Electrochemical Impedance Characteristics of a Low-Temperature Single Cell for CO₂/H₂O Co-Reduction to Produce Syngas (CO+H₂)

Min Gwan, Ha,Donghoon, Shin,Jeawoo, Jung,Emilio, Audasso,Juhun, Song,Yong-Tae, Kim,Hee-Young, Park,Hyun S., Park,Youngseung, Na,Jong Hyun, Jang The Korean Electrochemical Society 2022 Journal of electrochemical science and technology Vol.13 No.4

In this study, the electrochemical impedance characteristics of CO₂/H₂O co-reduction to produce CO/H₂ syngas were investigated in a low-temperature single cell. The effect of the operating conditions on the single-cell performance was evaluated at different feed concentrations and cell voltages, and the corresponding electrochemical impedance spectroscopy (EIS) data were collected and analyzed. The Nyquist plots exhibited two semicircles with separated characteristic frequencies of approximately 1 kHz and tens of Hz. The high-frequency semicircles, which depend only on the catholyte concentration, could be correlated to the charge transfer processes in competitive CO₂ reduction and hydrogen evolution reactions at the cathodes.

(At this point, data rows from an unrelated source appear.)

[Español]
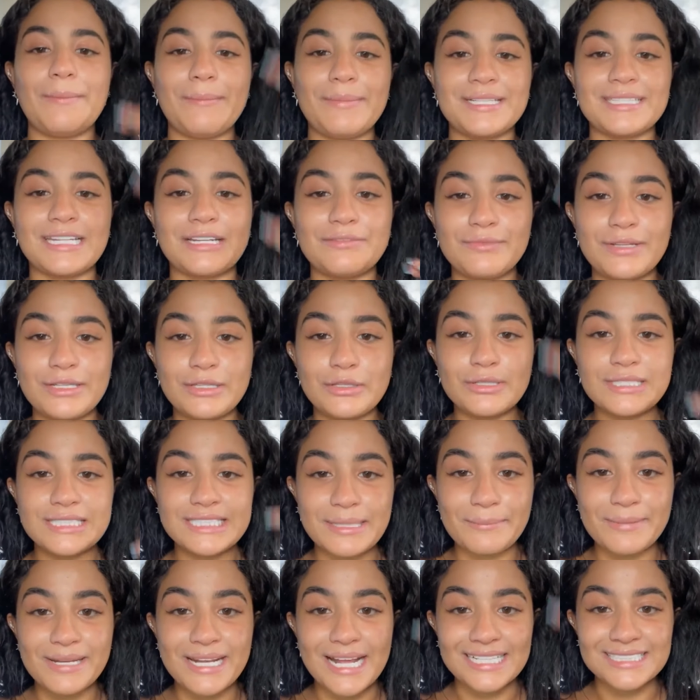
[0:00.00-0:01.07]
Me están viendo
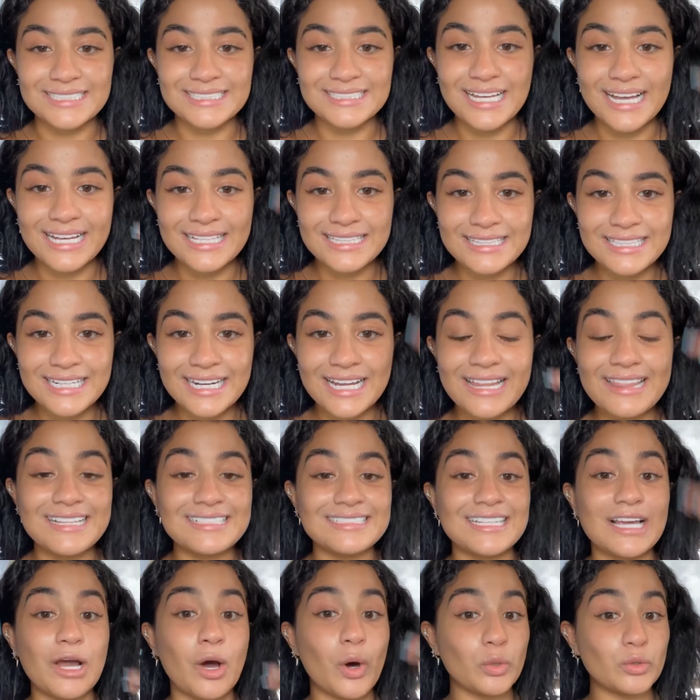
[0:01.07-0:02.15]
desde, mira, Sandra
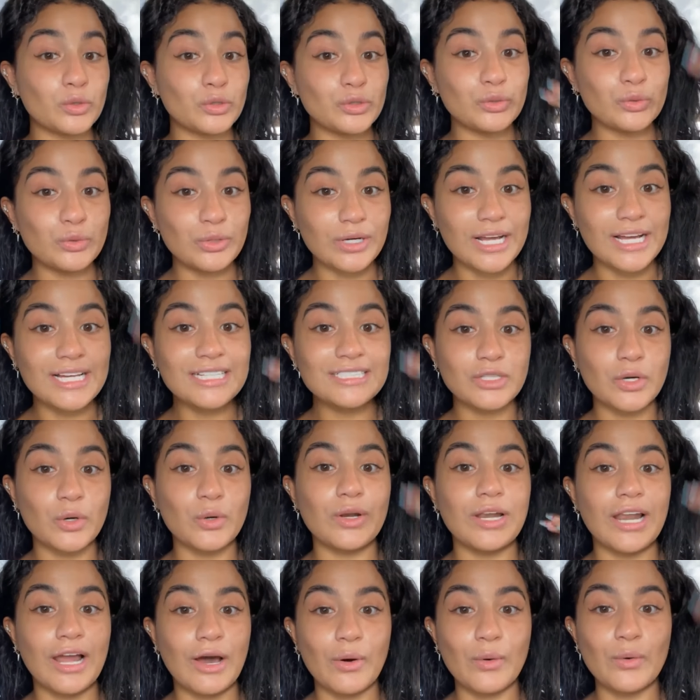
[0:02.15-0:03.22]
desde Honduras,
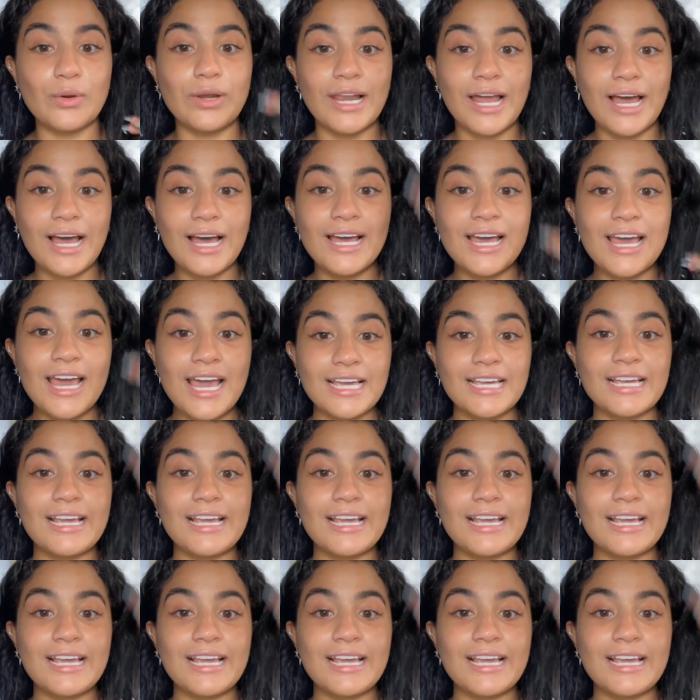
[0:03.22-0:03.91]
hola, hola,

The EIS characteristics of the CO₂/H₂O co-reduction single cell could be explained by the equivalent circuit suggested in this study. In this circuit, the cathodic mass transfer and anodic charge transfer processes are collectively represented by a parallel combination of resistance and a constant phase element to show low-frequency semicircles. Through nonlinear fitting using the equivalent circuit, the parameters for each electrochemical element, such as polarization resistances for high- and low-frequency processes, could be quantified as functions of feed concentration and cell voltage.